WORK TO BE COMPLETED. Every line from the one holding "Video frames at" through the one holding "(7.20 s to 8.10 s)" in the data below must be returned exactly, both ends included, with pictures left out and nothing else added.

START PROVIDED DATA

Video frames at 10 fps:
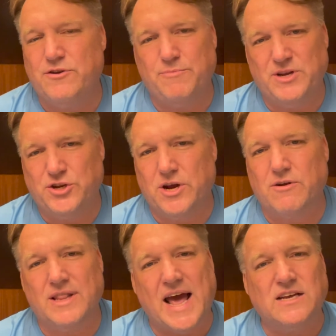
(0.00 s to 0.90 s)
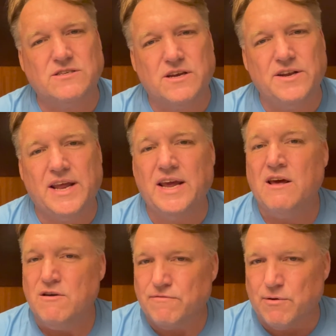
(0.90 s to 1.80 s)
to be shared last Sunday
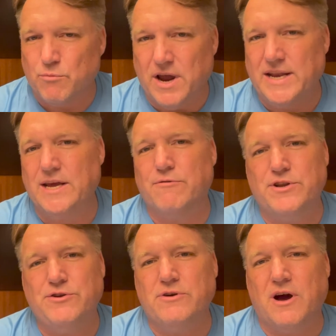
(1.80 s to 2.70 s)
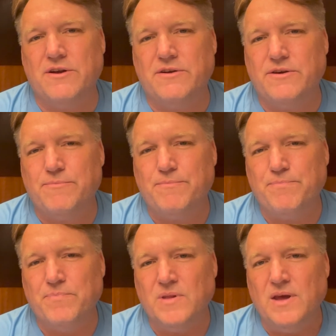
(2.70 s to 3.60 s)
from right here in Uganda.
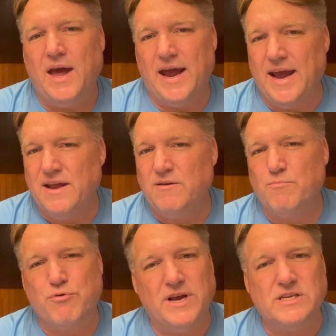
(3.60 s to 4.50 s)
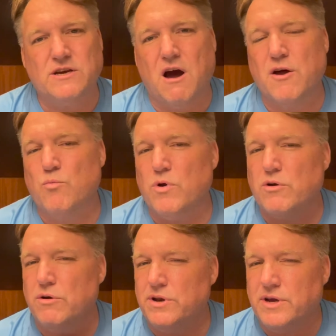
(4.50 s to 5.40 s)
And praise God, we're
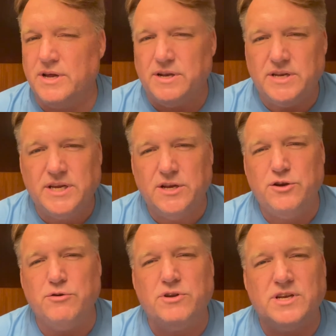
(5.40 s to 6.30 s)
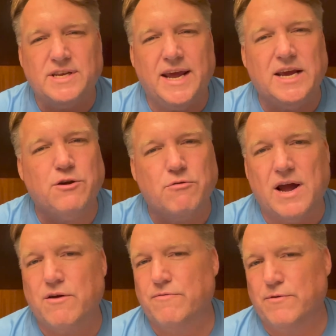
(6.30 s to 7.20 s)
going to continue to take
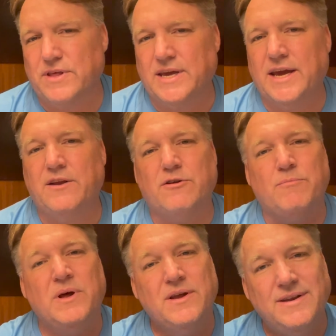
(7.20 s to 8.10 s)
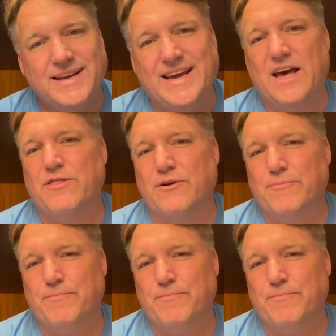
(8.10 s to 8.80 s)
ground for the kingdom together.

END PROVIDED DATA
START PROVIDED DATA

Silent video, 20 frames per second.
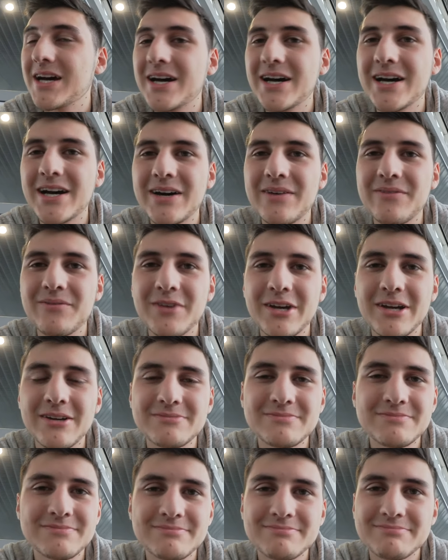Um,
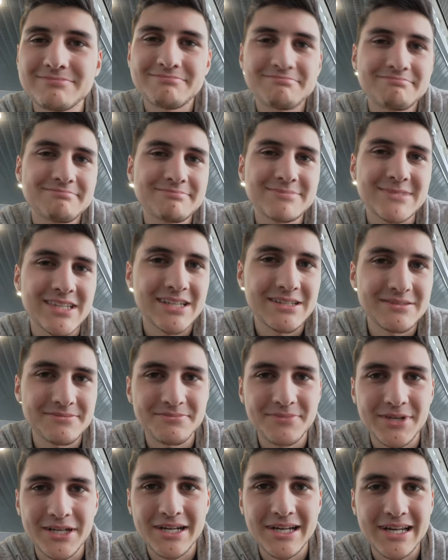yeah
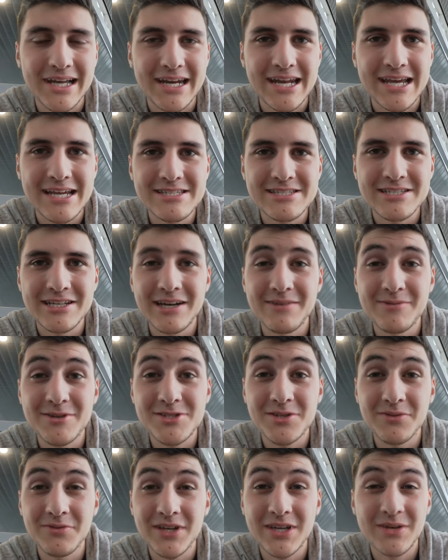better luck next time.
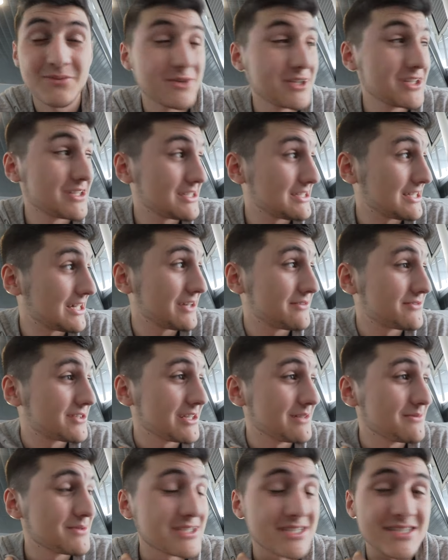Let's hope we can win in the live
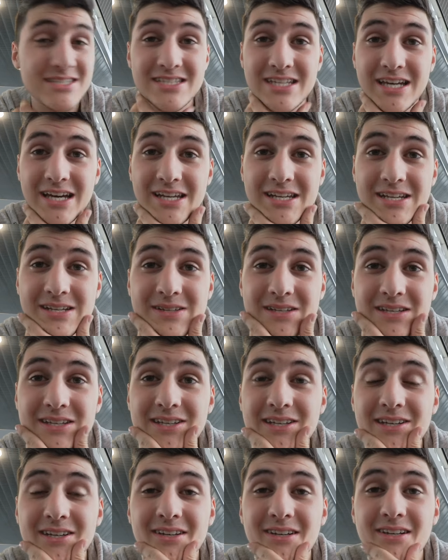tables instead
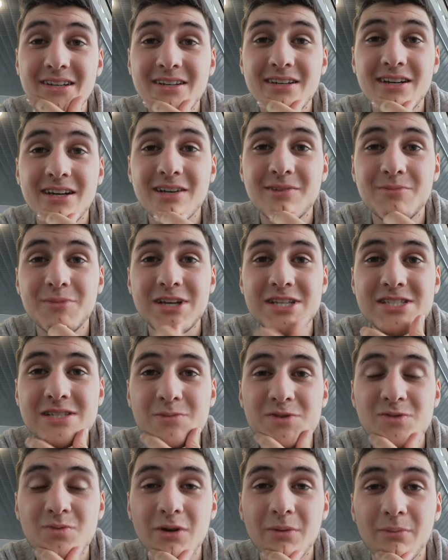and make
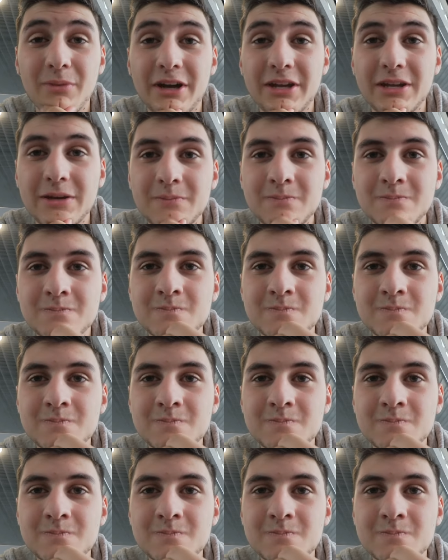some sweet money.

END PROVIDED DATA

YOUR RESPONSE.
Video frames at 10 fps:
(0.00 s to 0.90 s)
(0.90 s to 1.80 s)
to be shared last Sunday
(1.80 s to 2.70 s)
(2.70 s to 3.60 s)
from right here in Uganda.
(3.60 s to 4.50 s)
(4.50 s to 5.40 s)
And praise God, we're
(5.40 s to 6.30 s)
(6.30 s to 7.20 s)
going to continue to take
(7.20 s to 8.10 s)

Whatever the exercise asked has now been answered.